Mayor Libby Schaaf has long insisted that no taxpayer money be spent on a new football stadium. Both Oakland and Alameda County are still wallowing in debt from a massive overhaul of the Coliseum’s east end in 1996. Together, they pay $22 million a year to retire what remains of that debt — some $100 million.
Raiders owner Mark Davis recoils at Schaaf’s insistence at spending no more taxpayer money on football and wants the city to revive an offer he heard from Schaaf’s predecessor, Jean Quan: 169 acres of free land at the Coliseum site.
“In 2013, the city and county made a presentation that would give us the land,” Davis said Monday, adding that negotiations for the team to stay in Oakland have gridlocked. The 169 acres “is the starting point for us, absolutely.”
The Coliseum land belongs to Oakland and Alameda County, but the city is in talks to buy the county’s share.
City officials said they have shared a copy of their NFL letter with Davis but have not released it to the public.

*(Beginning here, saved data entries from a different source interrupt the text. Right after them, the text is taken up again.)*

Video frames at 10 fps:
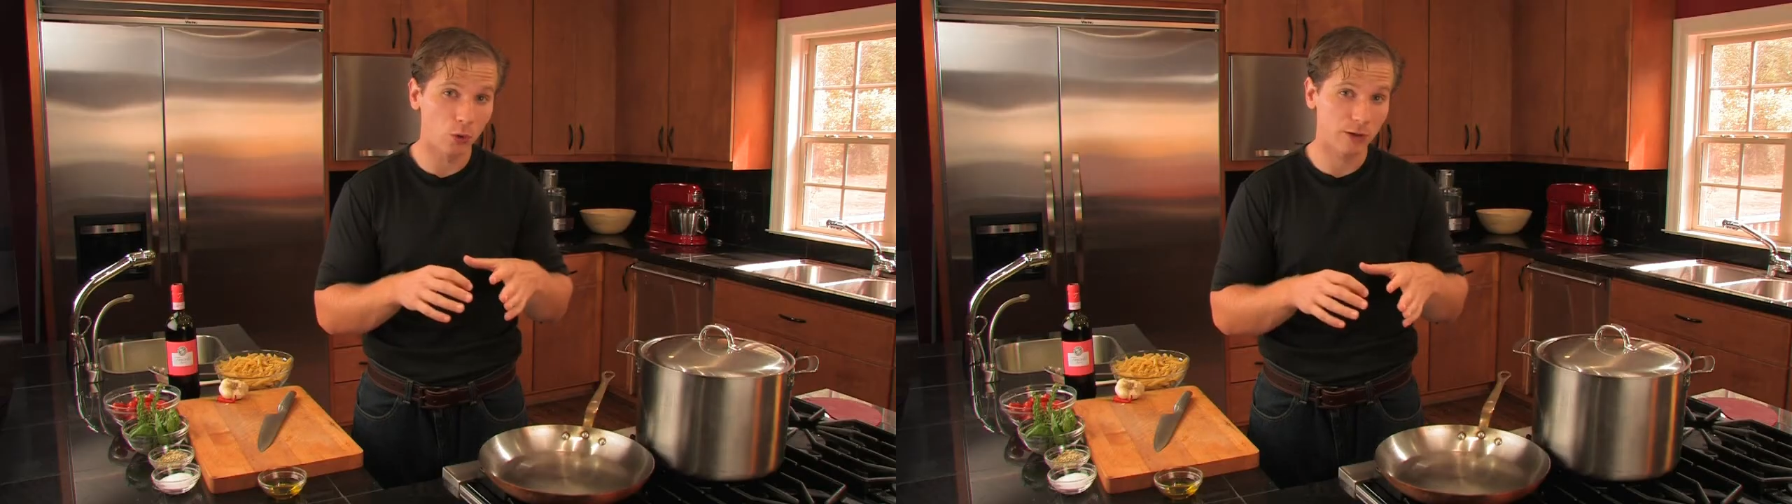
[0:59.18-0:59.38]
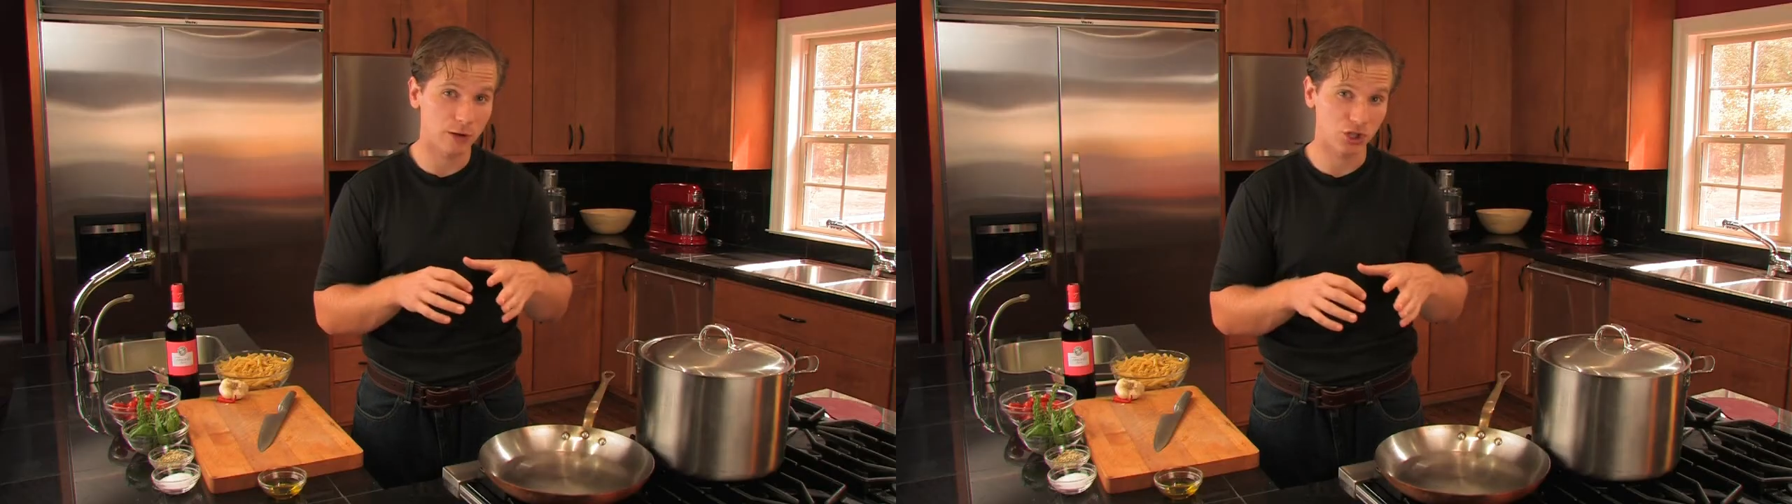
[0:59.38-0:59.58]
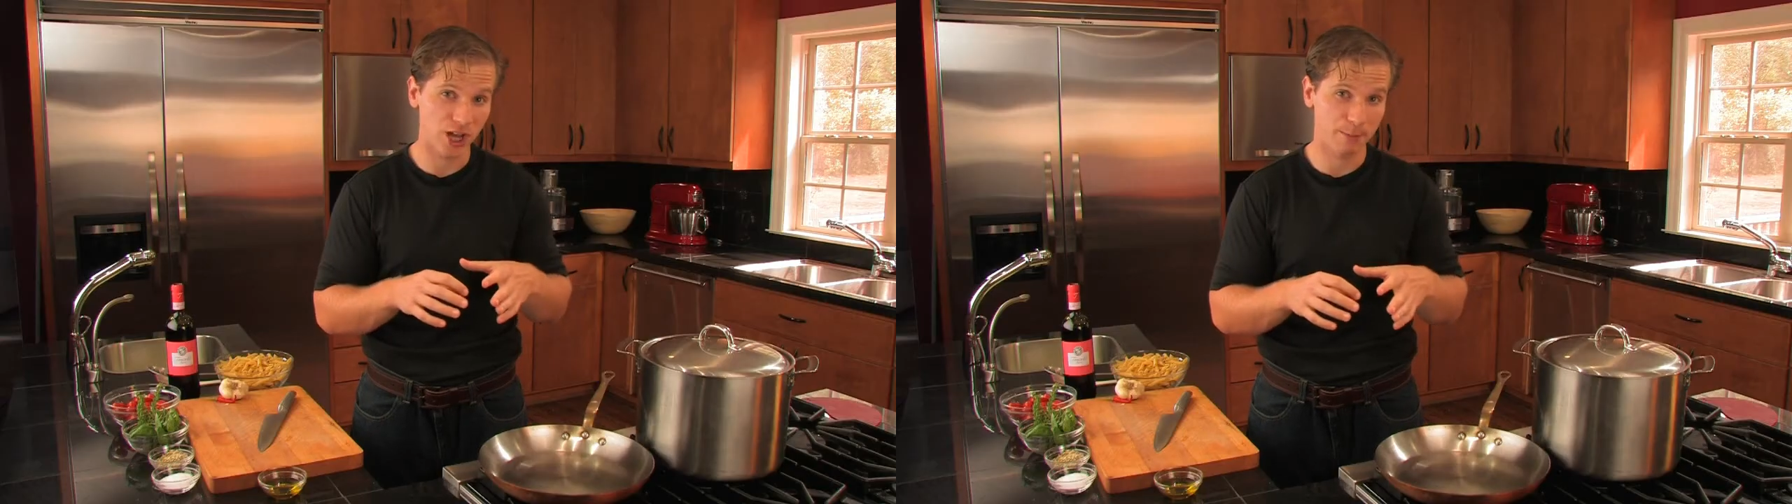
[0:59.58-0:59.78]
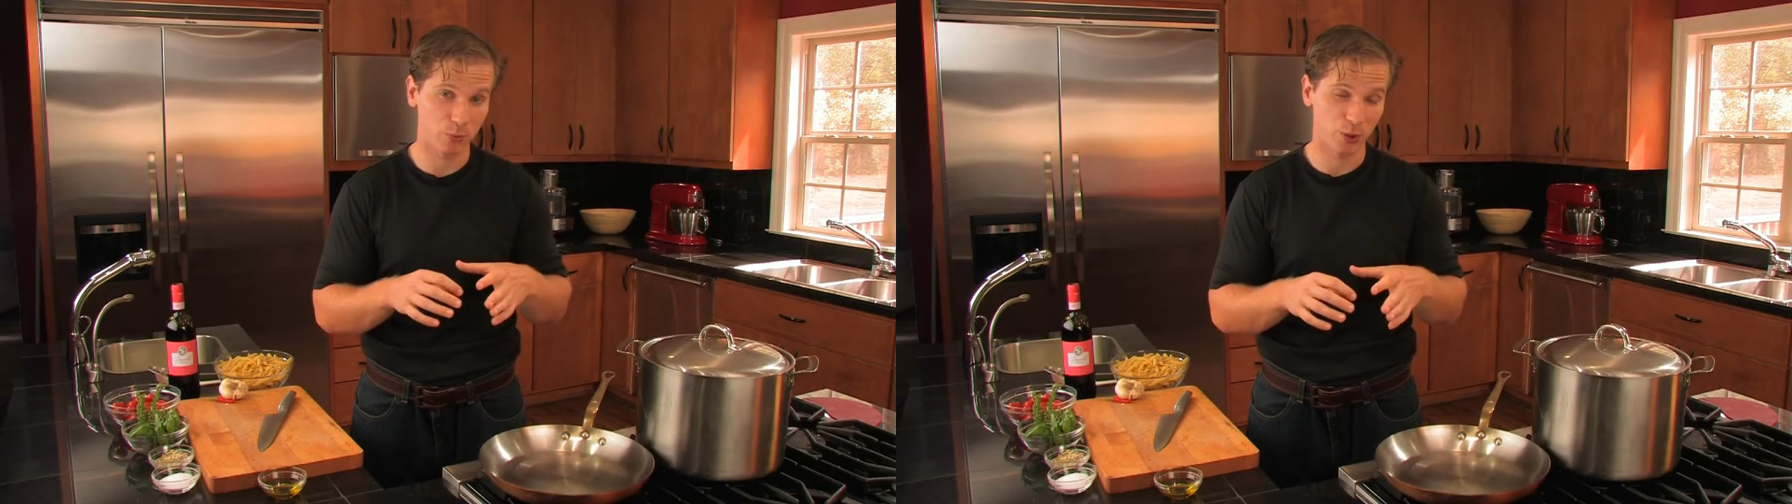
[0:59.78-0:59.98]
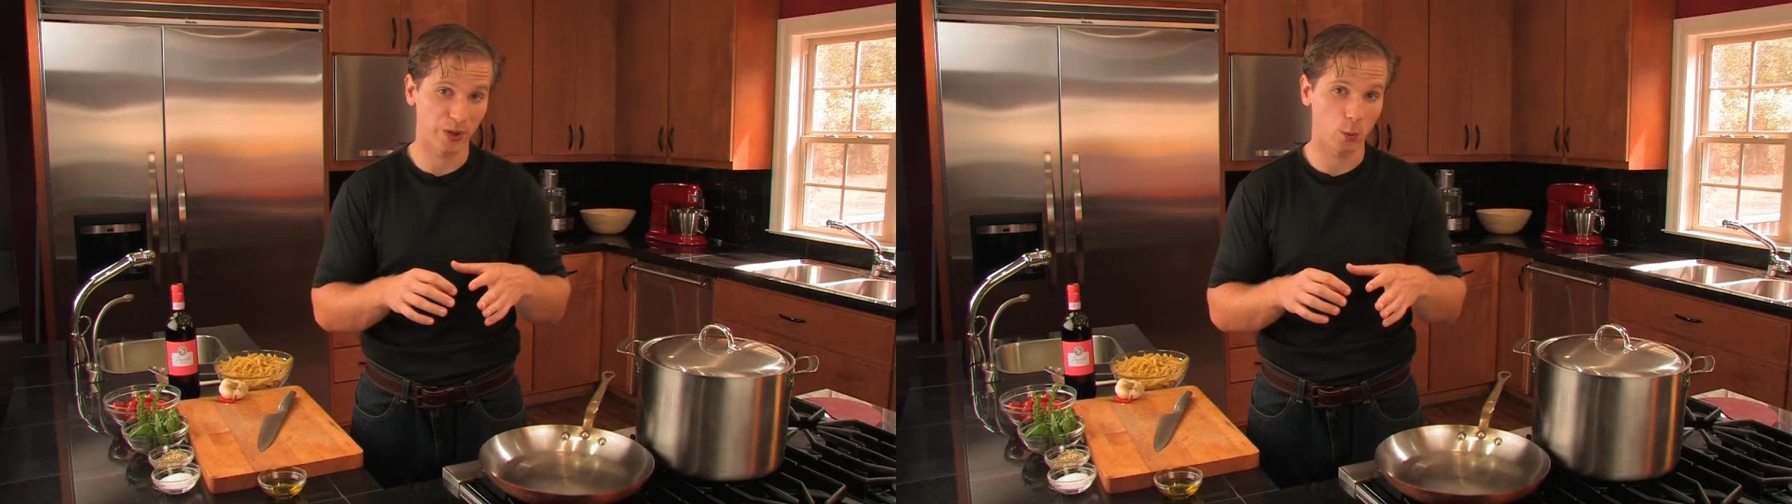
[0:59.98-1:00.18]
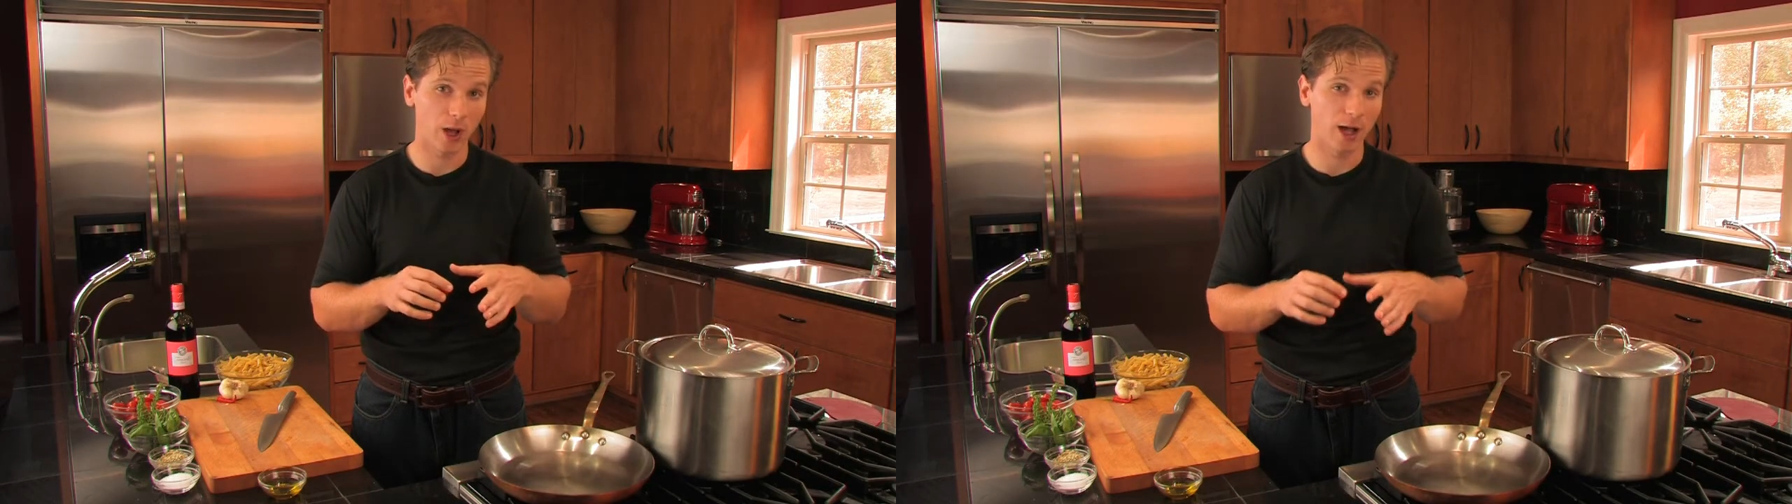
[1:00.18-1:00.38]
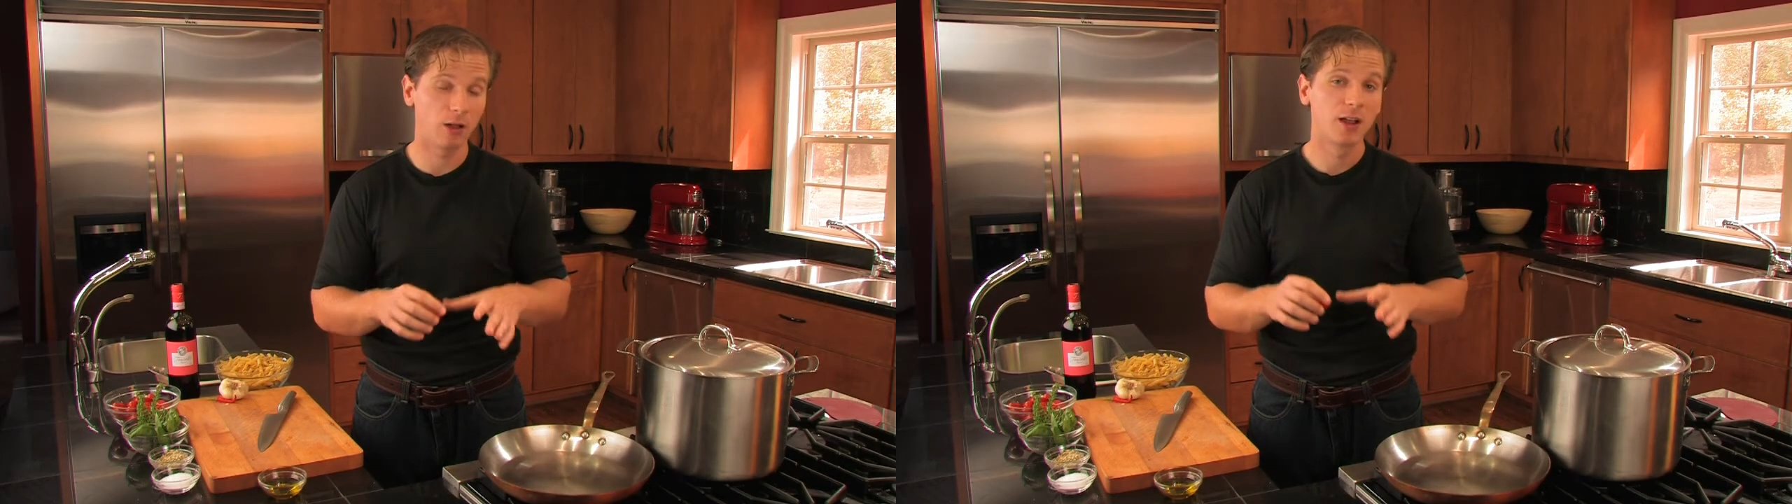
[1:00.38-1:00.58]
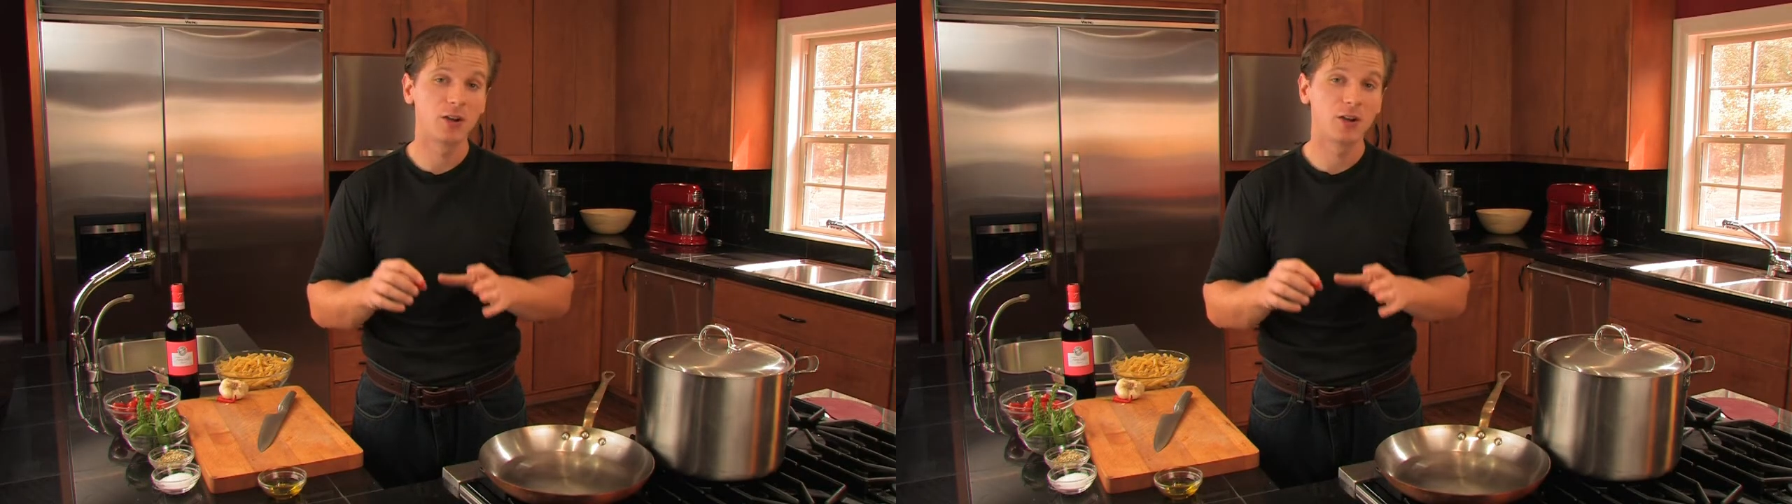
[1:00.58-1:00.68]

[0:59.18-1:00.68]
their shape really well.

Schaaf, meanwhile, is contemplating a $1 billion football stadium construction plan that would leave the Raiders responsible for all but $90 million to $120 million of the funding. That’s what the city would kick in for infrastructure improvements, like roadway realignment, possibly from future property taxes.
In November, Schaaf floated the idea of issuing lease revenue bonds to fund about half the construction costs for such a stadium. The bonds would be secured by a private backer and repaid with money generated by leasing the stadium to the Raiders, Schaaf told The Chronicle on Monday.
The Raiders and the NFL have said they would pay for half of construction costs.
But covering the rest through the lease plan doesn’t sit well with Davis, who has long appealed for public subsidies.
“What they’re asking us to do is use revenues that the team would normally get,” he said. “We need those revenues to help pay off the $500 million that we’ve discussed contributing.”
Davis is also sparring with city officials over what a future Coliseum development would look like and who it would serve. Oakland has long wanted to turn the land into a “Coliseum City” retail corridor filled with hotels and offices that would generate tax revenue for the city.
Davis, by contrast, wants a giant parking lot for tailgating.
“What’s being proposed is the Raiders build a stadium on a little corner of parking lot on a 60-acre site,” he said.
So far, no plan exists, and even the bond financing idea is tentative.
“We have not committed to any bonds,” Schaaf said in a text message.
Davis believes that Oakland officials are waiting to see if the NFL’s 32 team owners voting in January will approve his bid to move to the Los Angeles suburb of Carson, where the Raiders would share a $1.7 billion stadium with the San Diego Chargers.
If Davis doesn’t get the 24 votes he needs for the move, then Oakland will have the upper hand when the two sides go back to the bargaining table next year.
In the meantime, Oakland is also pursuing talks with the A’s, who also want a new ballpark.
The city recently proposed 10 new sites for the A’s, five of which seem workable, according to Oakland officials. Among them are the West Oakland Post Office, fields at Laney and Peralta colleges, the Howard Terminal port site near Jack London Square, and a waterfront development east of there at Brooklyn Basin.
Four of those sites are in the downtown area, where Schaaf told reporters in November that she hopes the A’s move.